Task instructions: Restrict the output to the lines below starting at the one that contains "[0:08.00-0:09.00]" and ending at the one that contains "[197.81-198.81s]", and restate them word for word, both ends included.

Records for this task:

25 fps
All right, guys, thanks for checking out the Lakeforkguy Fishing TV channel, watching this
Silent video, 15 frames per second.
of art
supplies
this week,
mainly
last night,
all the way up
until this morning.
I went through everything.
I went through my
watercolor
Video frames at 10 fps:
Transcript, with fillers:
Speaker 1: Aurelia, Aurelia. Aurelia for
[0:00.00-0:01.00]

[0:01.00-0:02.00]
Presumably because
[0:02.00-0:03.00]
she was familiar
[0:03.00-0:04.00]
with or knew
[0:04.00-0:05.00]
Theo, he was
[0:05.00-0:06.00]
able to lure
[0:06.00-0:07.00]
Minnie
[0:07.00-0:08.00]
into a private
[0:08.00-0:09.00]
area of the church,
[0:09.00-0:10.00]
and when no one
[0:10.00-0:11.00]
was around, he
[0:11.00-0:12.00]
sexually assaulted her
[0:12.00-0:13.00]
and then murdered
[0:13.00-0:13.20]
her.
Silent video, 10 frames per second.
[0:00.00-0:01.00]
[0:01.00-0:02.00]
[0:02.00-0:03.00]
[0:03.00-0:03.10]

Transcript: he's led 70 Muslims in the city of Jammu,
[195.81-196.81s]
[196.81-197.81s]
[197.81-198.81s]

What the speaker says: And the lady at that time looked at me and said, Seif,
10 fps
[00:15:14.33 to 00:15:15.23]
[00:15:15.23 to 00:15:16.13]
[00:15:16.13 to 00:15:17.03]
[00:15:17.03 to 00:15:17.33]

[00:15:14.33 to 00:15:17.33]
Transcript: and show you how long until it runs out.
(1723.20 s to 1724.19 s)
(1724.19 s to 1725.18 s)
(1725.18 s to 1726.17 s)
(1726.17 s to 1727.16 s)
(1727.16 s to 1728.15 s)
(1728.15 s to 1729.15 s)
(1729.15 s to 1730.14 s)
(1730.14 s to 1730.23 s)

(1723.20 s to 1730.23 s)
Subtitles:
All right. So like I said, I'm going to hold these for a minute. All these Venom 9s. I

Reply to the exercise:
[0:08.00-0:09.00]
area of the church,
[0:09.00-0:10.00]
and when no one
[0:10.00-0:11.00]
was around, he
[0:11.00-0:12.00]
sexually assaulted her
[0:12.00-0:13.00]
and then murdered
[0:13.00-0:13.20]
her.
Silent video, 10 frames per second.
[0:00.00-0:01.00]
[0:01.00-0:02.00]
[0:02.00-0:03.00]
[0:03.00-0:03.10]

Transcript: he's led 70 Muslims in the city of Jammu,
[195.81-196.81s]
[196.81-197.81s]
[197.81-198.81s]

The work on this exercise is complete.